Compilation album by Various artists
- Released: September 30, 1991
- Genre: Folk rock
- Length: 1:15:41
- Label: Atlantic (U.S.), EastWest (Europe)

= I'm Your Fan =

I'm Your Fan: The Songs of Leonard Cohen is a tribute album to Canadian singer and songwriter Leonard Cohen, released in 1991, produced by the French music magazine Les Inrockuptibles. The album features Cohen's songs interpreted by some of the most respected rock acts of the time. Its name is a play on the title of Cohen's album I'm Your Man.

For the album's American release on Atlantic Records, R.E.M.'s rendition of "First We Take Manhattan" and House of Love's "Who by Fire" (the lead tracks on each side of the vinyl and cassette versions) were swapped so that R.E.M., one of the most popular American rock bands of the era, led the album. In all other countries where the album was released, however, the R.E.M. track appears on Side Two. In the United Kingdom, the album was distributed by record label EastWest Records, in France by Sony Music.

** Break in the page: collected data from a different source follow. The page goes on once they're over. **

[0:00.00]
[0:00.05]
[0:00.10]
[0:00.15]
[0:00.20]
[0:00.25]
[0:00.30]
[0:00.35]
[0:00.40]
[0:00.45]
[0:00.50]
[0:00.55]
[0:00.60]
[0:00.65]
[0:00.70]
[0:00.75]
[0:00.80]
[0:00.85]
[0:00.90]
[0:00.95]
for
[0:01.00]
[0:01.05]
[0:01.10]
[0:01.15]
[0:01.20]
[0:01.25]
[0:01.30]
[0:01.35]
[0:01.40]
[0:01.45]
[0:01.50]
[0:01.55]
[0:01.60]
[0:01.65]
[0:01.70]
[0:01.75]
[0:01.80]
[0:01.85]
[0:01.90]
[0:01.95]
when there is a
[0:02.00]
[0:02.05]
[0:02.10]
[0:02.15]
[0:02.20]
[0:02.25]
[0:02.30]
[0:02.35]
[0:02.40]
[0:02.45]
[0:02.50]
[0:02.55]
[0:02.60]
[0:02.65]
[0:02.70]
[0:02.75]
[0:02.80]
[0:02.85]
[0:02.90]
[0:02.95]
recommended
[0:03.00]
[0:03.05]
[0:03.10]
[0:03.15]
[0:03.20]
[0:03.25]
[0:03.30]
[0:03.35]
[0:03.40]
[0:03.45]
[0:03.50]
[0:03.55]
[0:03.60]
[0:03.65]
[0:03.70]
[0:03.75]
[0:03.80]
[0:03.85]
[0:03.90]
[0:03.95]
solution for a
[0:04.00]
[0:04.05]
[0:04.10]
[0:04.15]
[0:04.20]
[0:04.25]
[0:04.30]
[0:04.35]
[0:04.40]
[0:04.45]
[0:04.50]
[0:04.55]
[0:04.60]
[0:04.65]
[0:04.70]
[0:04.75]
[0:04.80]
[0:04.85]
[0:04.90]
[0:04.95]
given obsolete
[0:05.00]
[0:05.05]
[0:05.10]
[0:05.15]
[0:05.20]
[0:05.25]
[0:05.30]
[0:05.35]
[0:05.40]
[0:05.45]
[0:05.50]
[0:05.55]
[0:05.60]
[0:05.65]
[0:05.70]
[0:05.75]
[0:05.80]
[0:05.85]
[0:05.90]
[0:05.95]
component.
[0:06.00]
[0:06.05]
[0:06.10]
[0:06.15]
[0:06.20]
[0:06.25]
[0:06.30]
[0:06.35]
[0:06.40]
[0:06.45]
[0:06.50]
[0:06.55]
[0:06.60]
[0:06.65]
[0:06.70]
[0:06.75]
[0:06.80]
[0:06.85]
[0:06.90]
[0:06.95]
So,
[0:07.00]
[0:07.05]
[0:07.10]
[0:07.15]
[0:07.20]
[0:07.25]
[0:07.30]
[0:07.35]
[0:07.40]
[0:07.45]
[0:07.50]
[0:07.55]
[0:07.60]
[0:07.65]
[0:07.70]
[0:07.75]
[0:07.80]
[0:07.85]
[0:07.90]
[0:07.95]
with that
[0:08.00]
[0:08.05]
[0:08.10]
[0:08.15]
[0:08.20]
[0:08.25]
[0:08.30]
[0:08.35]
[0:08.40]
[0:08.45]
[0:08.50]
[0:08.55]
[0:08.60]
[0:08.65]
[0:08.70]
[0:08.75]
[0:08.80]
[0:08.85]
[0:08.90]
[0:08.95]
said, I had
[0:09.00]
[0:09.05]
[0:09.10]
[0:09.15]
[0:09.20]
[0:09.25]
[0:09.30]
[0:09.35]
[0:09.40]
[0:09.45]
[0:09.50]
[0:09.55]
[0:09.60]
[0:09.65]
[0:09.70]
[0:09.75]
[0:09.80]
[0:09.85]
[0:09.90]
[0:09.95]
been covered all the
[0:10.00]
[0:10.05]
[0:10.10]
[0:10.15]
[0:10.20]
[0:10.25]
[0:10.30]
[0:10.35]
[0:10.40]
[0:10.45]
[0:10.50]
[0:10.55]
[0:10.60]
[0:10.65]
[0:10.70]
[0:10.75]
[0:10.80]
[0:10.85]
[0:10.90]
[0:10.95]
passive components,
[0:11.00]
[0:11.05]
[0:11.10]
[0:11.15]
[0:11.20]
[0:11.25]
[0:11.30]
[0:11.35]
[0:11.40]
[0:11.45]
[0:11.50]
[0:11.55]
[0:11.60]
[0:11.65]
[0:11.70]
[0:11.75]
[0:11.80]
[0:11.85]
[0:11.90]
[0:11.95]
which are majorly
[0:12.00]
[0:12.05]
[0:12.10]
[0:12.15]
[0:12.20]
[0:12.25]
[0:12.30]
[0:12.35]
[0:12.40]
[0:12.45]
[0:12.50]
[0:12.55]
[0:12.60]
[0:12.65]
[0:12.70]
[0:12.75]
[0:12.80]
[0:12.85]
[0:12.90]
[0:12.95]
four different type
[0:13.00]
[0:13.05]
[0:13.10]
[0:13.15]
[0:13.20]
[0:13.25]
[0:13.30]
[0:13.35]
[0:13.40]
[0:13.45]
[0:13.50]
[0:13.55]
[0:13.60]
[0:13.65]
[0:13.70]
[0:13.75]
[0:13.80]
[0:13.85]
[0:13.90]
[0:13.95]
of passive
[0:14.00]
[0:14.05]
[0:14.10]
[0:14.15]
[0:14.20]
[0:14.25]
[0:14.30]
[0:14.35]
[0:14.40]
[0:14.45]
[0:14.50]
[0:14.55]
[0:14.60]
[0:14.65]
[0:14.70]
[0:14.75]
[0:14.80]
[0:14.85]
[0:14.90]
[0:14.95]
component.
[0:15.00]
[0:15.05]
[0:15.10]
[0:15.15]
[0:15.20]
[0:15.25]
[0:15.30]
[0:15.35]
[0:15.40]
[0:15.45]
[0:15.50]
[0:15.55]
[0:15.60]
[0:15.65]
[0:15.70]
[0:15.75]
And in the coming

The album includes two different covers of "Tower of Song", one by Robert Forster and another by Nick Cave and the Bad Seeds. The latter version is a radical deconstruction of the song, edited down from an hour-long jam session held by the band.

Professional ratings
Review scores
| Source | Rating |
| AllMusic |  |
| Chicago Tribune |  |
| Entertainment Weekly | (C+) |
| Los Angeles Times |  |

==Track listing==
===Main release===
1. "First We Take Manhattan" - R.E.M.
2. "Hey, That's No Way to Say Goodbye" - Ian McCulloch
3. "I Can't Forget" - Pixies
4. "Stories of the Street" - That Petrol Emotion
5. "Bird on the Wire" - The Lilac Time
6. "Suzanne" - Geoffrey Oryema
7. "So Long, Marianne" - James
8. "Avalanche IV" - Jean-Louis Murat
9. "Don't Go Home with Your Hard-On" - David McComb & Adam Peters
10. "Who by Fire" - The House of Love
11. "Chelsea Hotel" - Lloyd Cole
12. "Tower of Song" - Robert Forster
13. "Take This Longing" - Peter Astor
14. "True Love Leaves No Traces" - Dead Famous People
15. "I'm Your Man" - Bill Pritchard
16. "A Singer Must Die" - The Fatima Mansions
17. "Tower of Song" - Nick Cave and the Bad Seeds
18. "Hallelujah" - John Cale

====More Fans====
1. "The Queen and Me" - John Cale
2. "There is a War" - Ian McCulloch
3. "Suzanne" (instrumental) - Geoffrey Oryema
4. "Paperthin Hotel" - The Fatima Mansions

===Notes===
All songs written by Leonard Cohen with the exceptions of "Don't Go Home with Your Hard-On" and "True Love Leaves No Traces", both co-written with Phil Spector. More Fans, a free promotional bonus CD, was released in France by Fnac along with the main album. On More Fans, the John Cale track "The Queen and Me" covers the Cohen track "Queen Victoria" found on Cohen's album Live Songs.
==Cover art==
The album cover showing children playing in water spray from a hydrant was taken by Weegee in New York's Lower West Side, in 1937.